I fall in love with Dave because he’s confident, sensitive, smart—and funny. Before we get married, the expensive, humorless lawyer who makes our will urges us to have a prenup. We’re not rich, but Dave is 28 years older than I, and we live in Southern California, where the point of reference is Hollywood.
“Do you think I’m going to leave you to run off with Ben Stiller?” I turn to Dave and ask, holding his hand in the lawyer’s ice-cold office. We’ve just seen Meet the Parents.
Dave shakes his head. “Do you think I’m going to run off with his mother?” I think of the wonderful Anne Meara and groan. We grin at each other as the lawyer makes several references to the likelihood that Dave will die before me. After a while, my 65-year-old fiancé gets edgy: he’s healthy and vital.
The fourth time the lawyer says, “Assuming Mr. Fine will predecease Ms. Young,” Dave whispers to me, “You could get hit by a bus, you know.”
I chuckle. “I’ll try to remember to look both ways,” I tell him.
After we’re married, a neighbor comes over to talk with me one day as I weed the garden. “I’m a little concerned about your father,” he begins. I’m confused. My father has been dead for seven years. “Yesterday he fell when your dog yanked the leash.” He looks startled when I begin to laugh. “I thought he might’ve gotten hurt,” he explains, drawing himself up.

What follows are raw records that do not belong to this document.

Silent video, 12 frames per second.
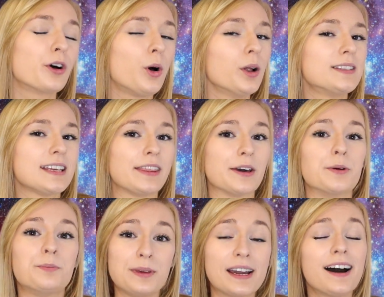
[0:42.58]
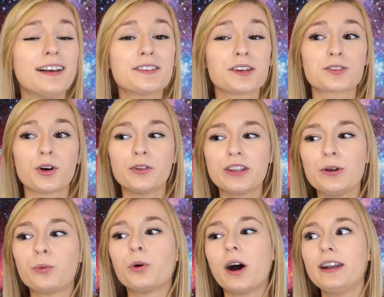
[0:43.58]
for a whole day though because there's only
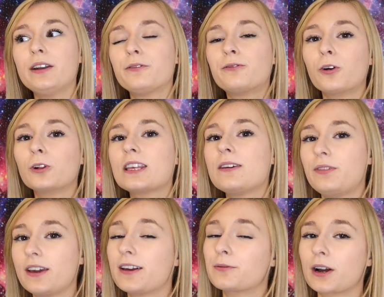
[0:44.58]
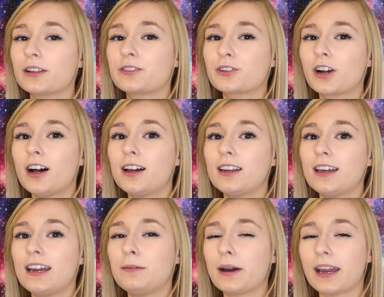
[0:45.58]
one fully vegan restaurant
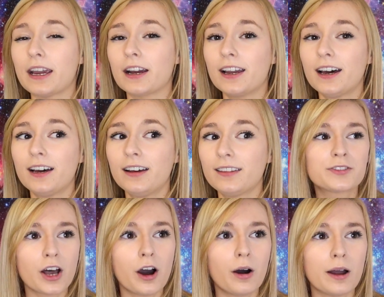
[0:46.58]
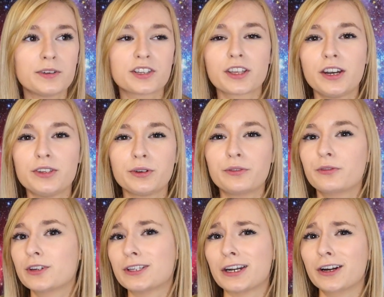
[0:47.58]
in my area. So I'm just gonna do it
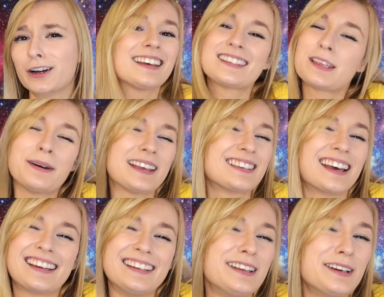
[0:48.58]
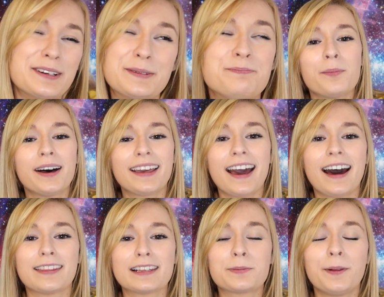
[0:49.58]
for dinner. That's the best I can do. But
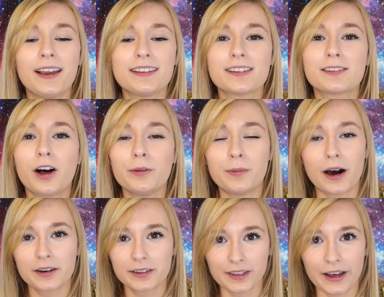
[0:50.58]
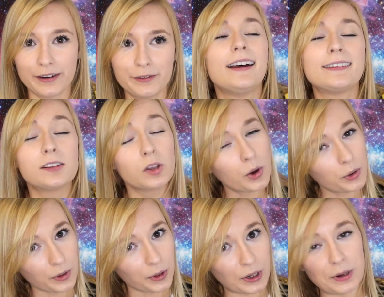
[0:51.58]
yeah, this place, it's called Modern Love. It's
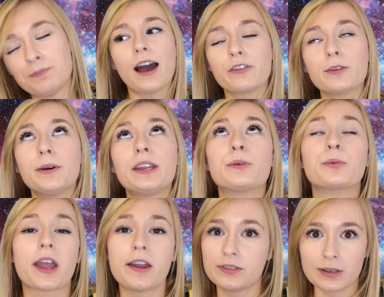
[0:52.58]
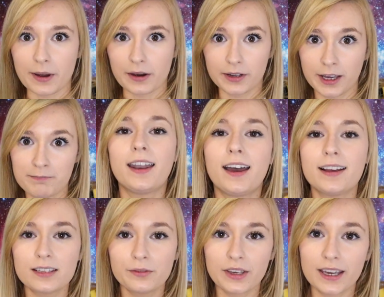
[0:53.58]
local. Everybody raves about it. And
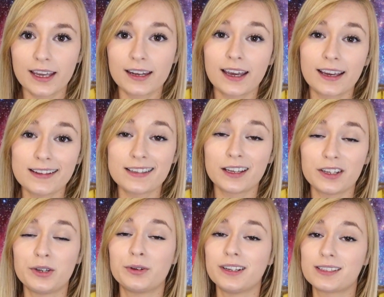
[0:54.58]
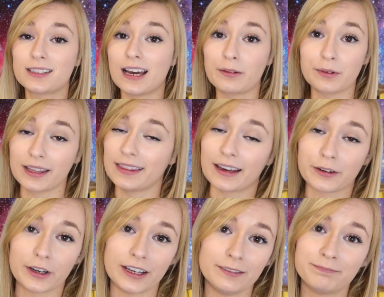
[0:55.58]
as a vegan, I can tell you it's not really that
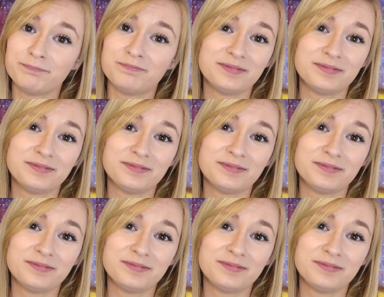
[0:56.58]
great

“Oh, no, he’s okay. I’m not laughing about his fall. He’s got spinal stenosis and he loses his balance sometimes. I was laughing because he’s my husband, not my father!” The neighbor turns bright red and begins to apologize.
I shrug. “You’re not the only one to get confused. In fact, his name is Dave, and the other night at dinner I called him Dad by mistake. We had a good laugh about that.” The neighbor smiles politely, clearly thinking I come from another planet.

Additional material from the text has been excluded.